Fai la nanna, piccolo antisemita

Un nuovo studio firmato da Loren Frank (Università della California, San Francisco) e Kamran Diba (University of Michigan Medical School di Ann Arbor), dimostra come l’assenza di sonno ostacoli la memoria a lungo termine. La sintesi delle ricerche compiute dai due neuroscienziati spiega che, nei ratti sottoposti ai loro test, un segnale cerebrale cruciale legato alla memoria a lungo termine “s’increspa” quando si è privati ​​del sonno. Ossia, in sintesi: il sonno scarso interrompe la formazione della memoria.

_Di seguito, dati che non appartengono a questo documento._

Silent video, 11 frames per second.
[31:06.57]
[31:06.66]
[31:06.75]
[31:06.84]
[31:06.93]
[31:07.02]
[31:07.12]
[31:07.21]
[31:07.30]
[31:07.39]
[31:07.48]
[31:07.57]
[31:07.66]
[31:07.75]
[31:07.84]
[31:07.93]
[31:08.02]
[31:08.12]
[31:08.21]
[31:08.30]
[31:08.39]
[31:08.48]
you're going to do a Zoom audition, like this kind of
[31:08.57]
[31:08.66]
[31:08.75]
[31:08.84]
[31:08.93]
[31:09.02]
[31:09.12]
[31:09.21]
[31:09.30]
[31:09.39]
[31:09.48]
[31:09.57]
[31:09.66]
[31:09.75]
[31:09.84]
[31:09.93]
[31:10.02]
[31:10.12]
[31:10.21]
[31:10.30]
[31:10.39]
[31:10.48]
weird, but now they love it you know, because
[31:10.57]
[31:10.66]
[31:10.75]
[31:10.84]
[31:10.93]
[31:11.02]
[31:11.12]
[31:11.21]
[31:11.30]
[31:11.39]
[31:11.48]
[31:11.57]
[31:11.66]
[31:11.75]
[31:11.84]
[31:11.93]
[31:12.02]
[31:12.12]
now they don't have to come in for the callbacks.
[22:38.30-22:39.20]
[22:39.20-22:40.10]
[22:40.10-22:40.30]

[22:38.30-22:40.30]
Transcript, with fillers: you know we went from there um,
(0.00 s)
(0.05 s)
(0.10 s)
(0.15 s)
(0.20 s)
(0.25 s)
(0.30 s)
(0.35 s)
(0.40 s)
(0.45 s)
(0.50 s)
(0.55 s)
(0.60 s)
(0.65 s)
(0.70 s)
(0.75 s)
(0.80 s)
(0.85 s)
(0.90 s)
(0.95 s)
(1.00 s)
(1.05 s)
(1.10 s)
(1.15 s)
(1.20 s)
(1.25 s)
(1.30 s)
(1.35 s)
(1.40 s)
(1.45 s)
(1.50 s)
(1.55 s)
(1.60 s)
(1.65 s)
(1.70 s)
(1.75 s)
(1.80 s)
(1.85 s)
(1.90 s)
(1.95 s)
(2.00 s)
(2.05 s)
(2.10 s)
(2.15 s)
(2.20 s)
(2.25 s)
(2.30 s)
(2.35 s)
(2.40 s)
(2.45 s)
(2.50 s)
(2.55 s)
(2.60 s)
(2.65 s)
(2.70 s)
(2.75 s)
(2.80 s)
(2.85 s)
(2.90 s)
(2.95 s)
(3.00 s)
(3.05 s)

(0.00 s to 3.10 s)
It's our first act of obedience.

Chissà se vale anche per la memoria della Shoah. Sapevamo da Goya che el sueño de la razón produce monstruos, ma per la scienza anche la mancanza di sueño qualche danno lo fa, e ora è anche dimostrato. Vuoi vedere che l’antisemitismo lo si combatte con letti più comodi? Vuoi vedere che bastava qualche pennichella in più per intaccare la xenofobia? Fai dormire meglio un razzista, e quello al mattino sarà un angioletto.

O forse, purtroppo, il metodo funziona solo col cervello dei topi, che meglio si adatta alla complessità del mondo.

Come si chiude l’editoriale di Riss?

Il modo in cui difendiamo una causa è parte stessa della causa. La onora o la contamina. Povera Anne Frank, poveri palestinesi.